#### Task objective:
From the line that contains "[0:09.60-0:10.67]" down to the final line below, please repeat each line exactly and nothing more, with no pictures.

********************

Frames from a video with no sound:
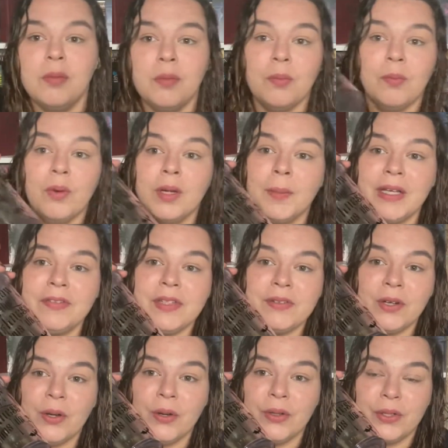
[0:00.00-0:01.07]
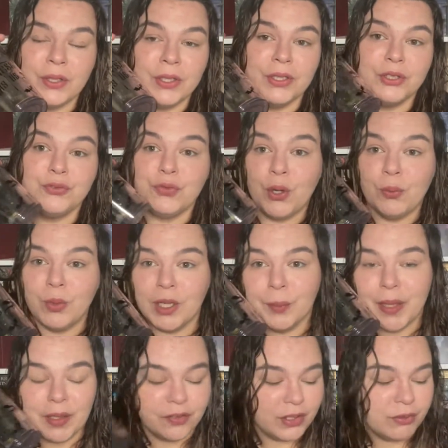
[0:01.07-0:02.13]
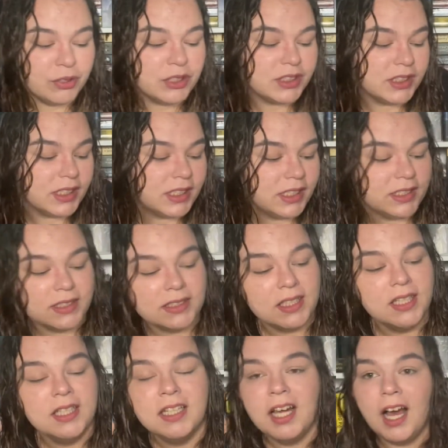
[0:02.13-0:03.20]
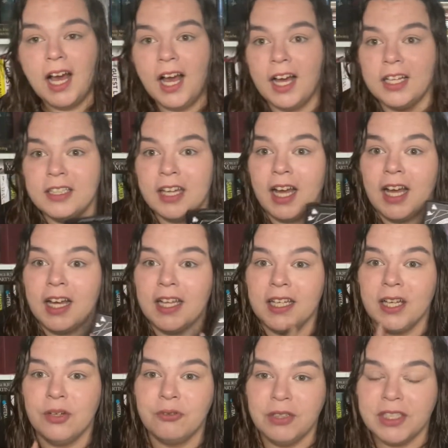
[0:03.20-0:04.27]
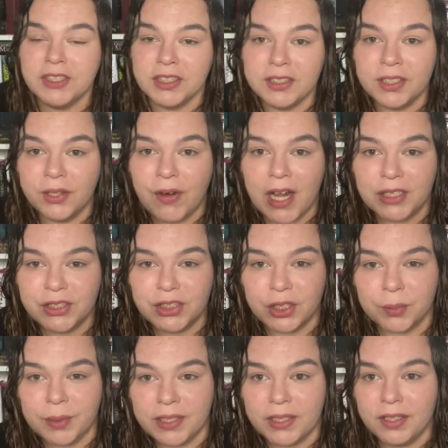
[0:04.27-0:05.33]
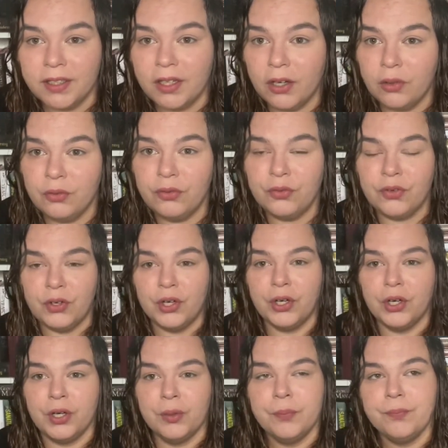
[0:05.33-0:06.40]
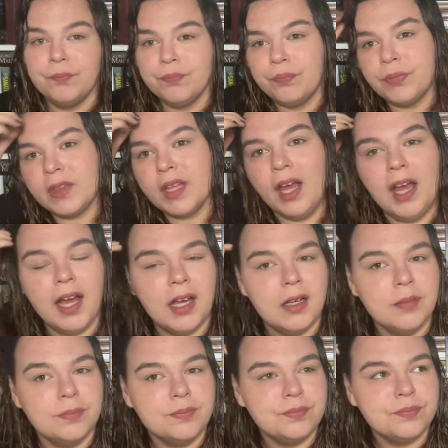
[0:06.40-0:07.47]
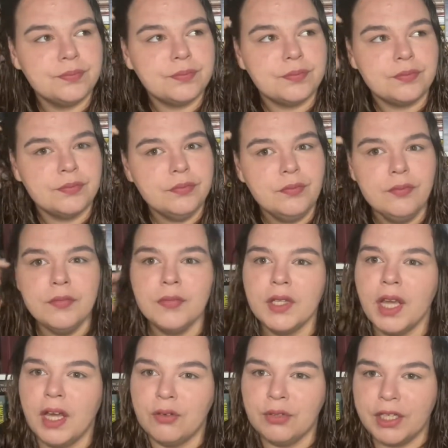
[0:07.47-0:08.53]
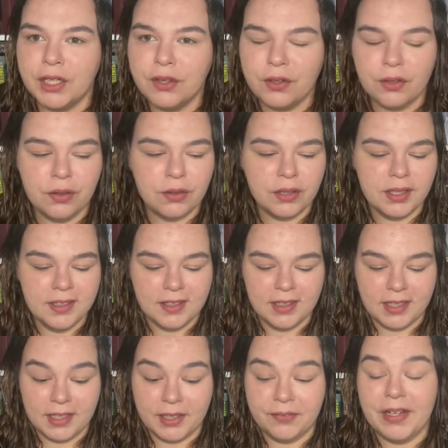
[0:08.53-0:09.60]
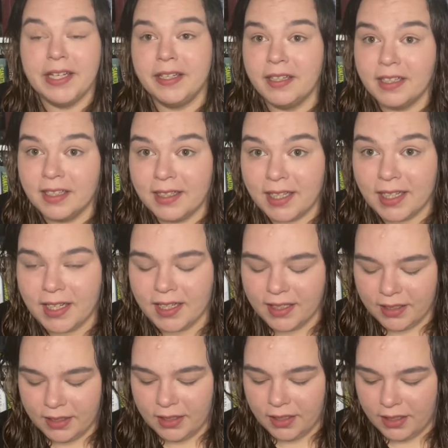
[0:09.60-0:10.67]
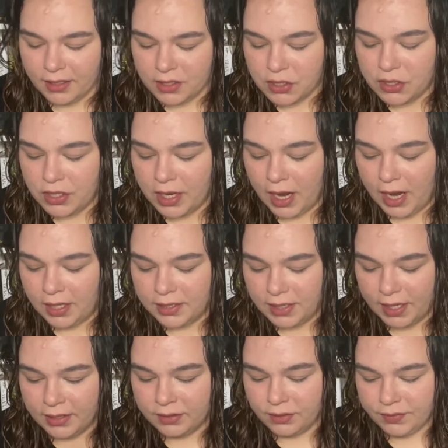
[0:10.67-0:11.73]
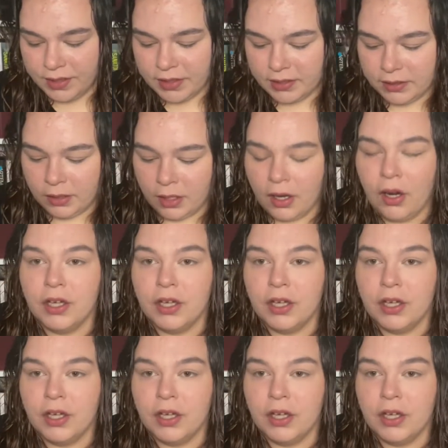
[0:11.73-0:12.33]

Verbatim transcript: one of my favorite authors from one of my favorite series and I recently read Serpent and Dove for um a readathon and I read it in a day and I love it. Oh,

********************

#### Written response:
[0:09.60-0:10.67]
[0:10.67-0:11.73]
[0:11.73-0:12.33]

Verbatim transcript: one of my favorite authors from one of my favorite series and I recently read Serpent and Dove for um a readathon and I read it in a day and I love it. Oh,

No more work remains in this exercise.